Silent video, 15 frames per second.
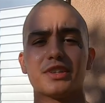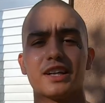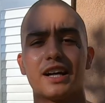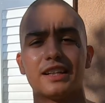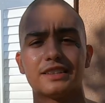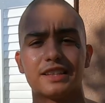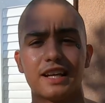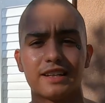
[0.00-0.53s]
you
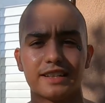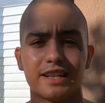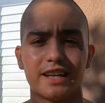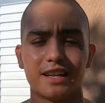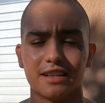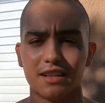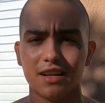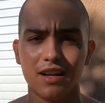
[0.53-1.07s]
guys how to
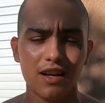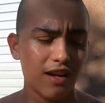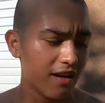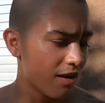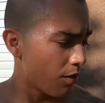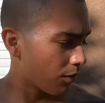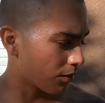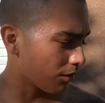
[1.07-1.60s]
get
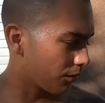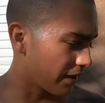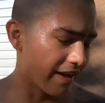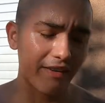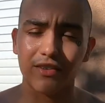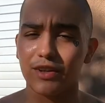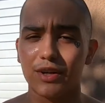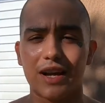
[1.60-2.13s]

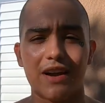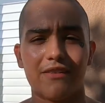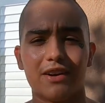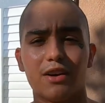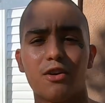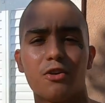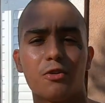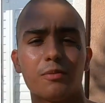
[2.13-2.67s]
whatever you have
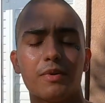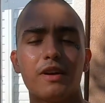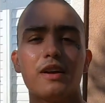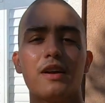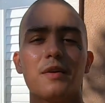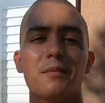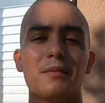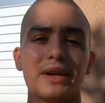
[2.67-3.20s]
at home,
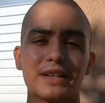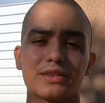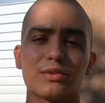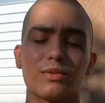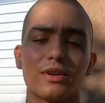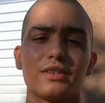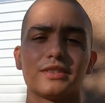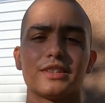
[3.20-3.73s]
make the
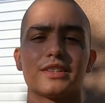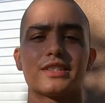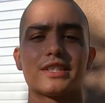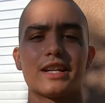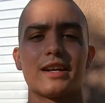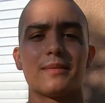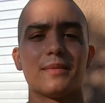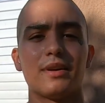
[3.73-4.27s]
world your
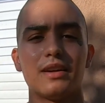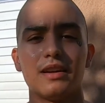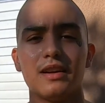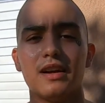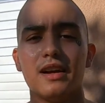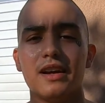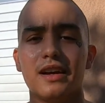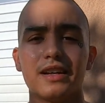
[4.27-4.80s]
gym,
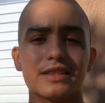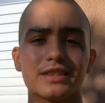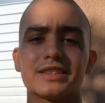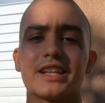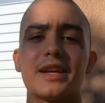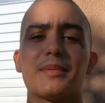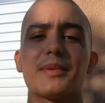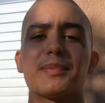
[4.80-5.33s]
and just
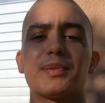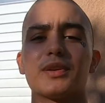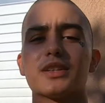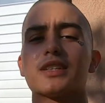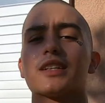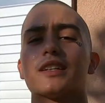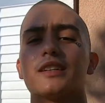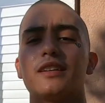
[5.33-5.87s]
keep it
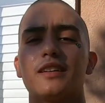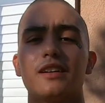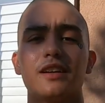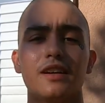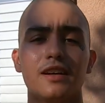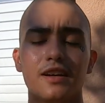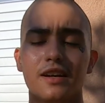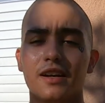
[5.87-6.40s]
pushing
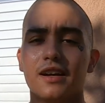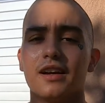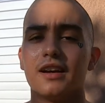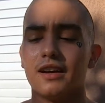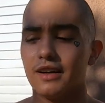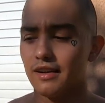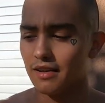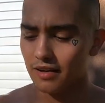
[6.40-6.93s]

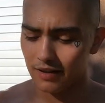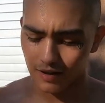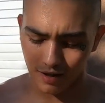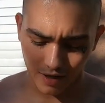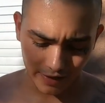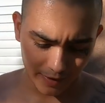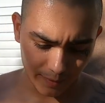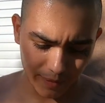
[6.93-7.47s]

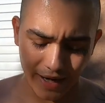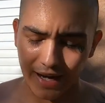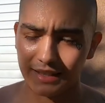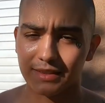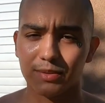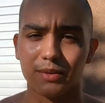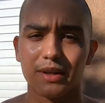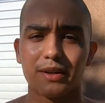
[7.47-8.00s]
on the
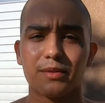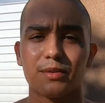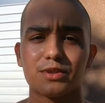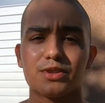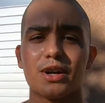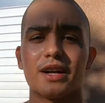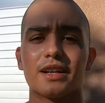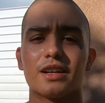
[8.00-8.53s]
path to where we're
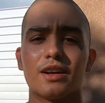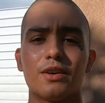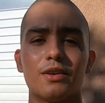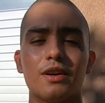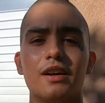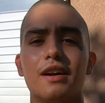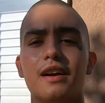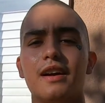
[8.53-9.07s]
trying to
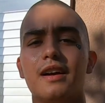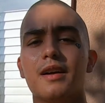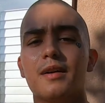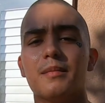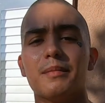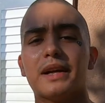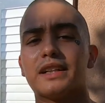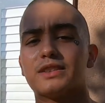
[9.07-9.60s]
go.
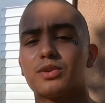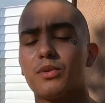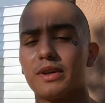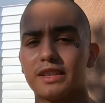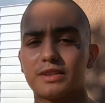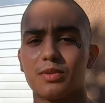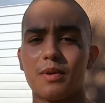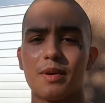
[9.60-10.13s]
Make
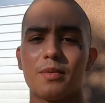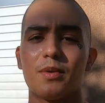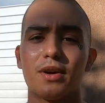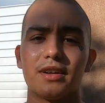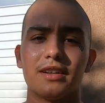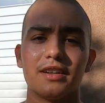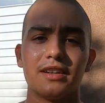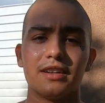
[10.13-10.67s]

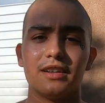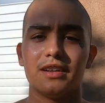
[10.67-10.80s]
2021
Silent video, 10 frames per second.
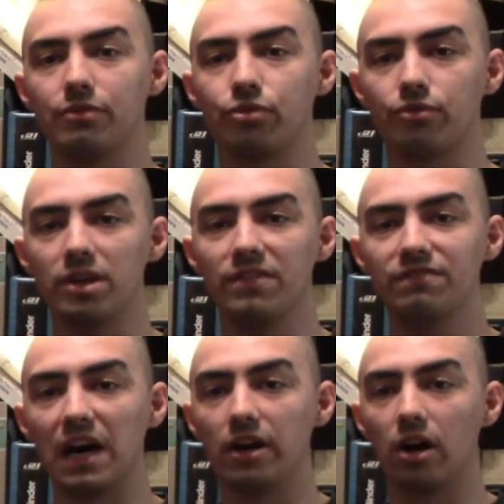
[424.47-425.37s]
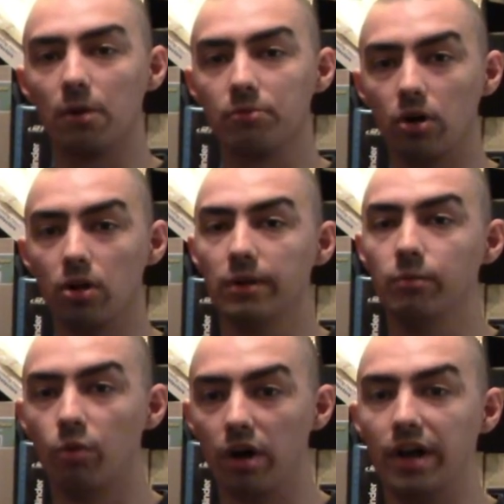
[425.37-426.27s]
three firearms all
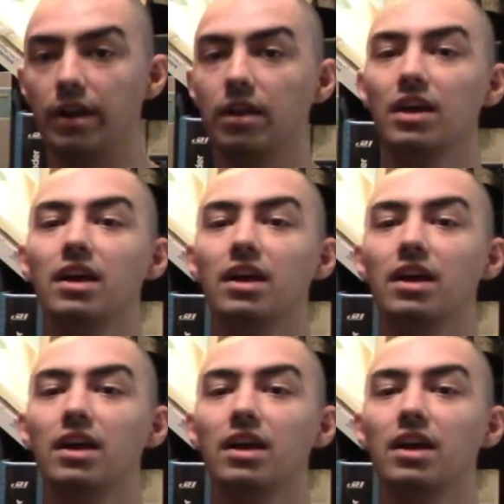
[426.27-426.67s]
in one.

#####

* What is being asked
Write out the data above exactly as it appears, but without any image.

* Exercise answer
Silent video, 15 frames per second.
[0.00-0.53s]
you
[0.53-1.07s]
guys how to
[1.07-1.60s]
get
[1.60-2.13s]

[2.13-2.67s]
whatever you have
[2.67-3.20s]
at home,
[3.20-3.73s]
make the
[3.73-4.27s]
world your
[4.27-4.80s]
gym,
[4.80-5.33s]
and just
[5.33-5.87s]
keep it
[5.87-6.40s]
pushing
[6.40-6.93s]

[6.93-7.47s]

[7.47-8.00s]
on the
[8.00-8.53s]
path to where we're
[8.53-9.07s]
trying to
[9.07-9.60s]
go.
[9.60-10.13s]
Make
[10.13-10.67s]

[10.67-10.80s]
2021
Silent video, 10 frames per second.
[424.47-425.37s]
[425.37-426.27s]
three firearms all
[426.27-426.67s]
in one.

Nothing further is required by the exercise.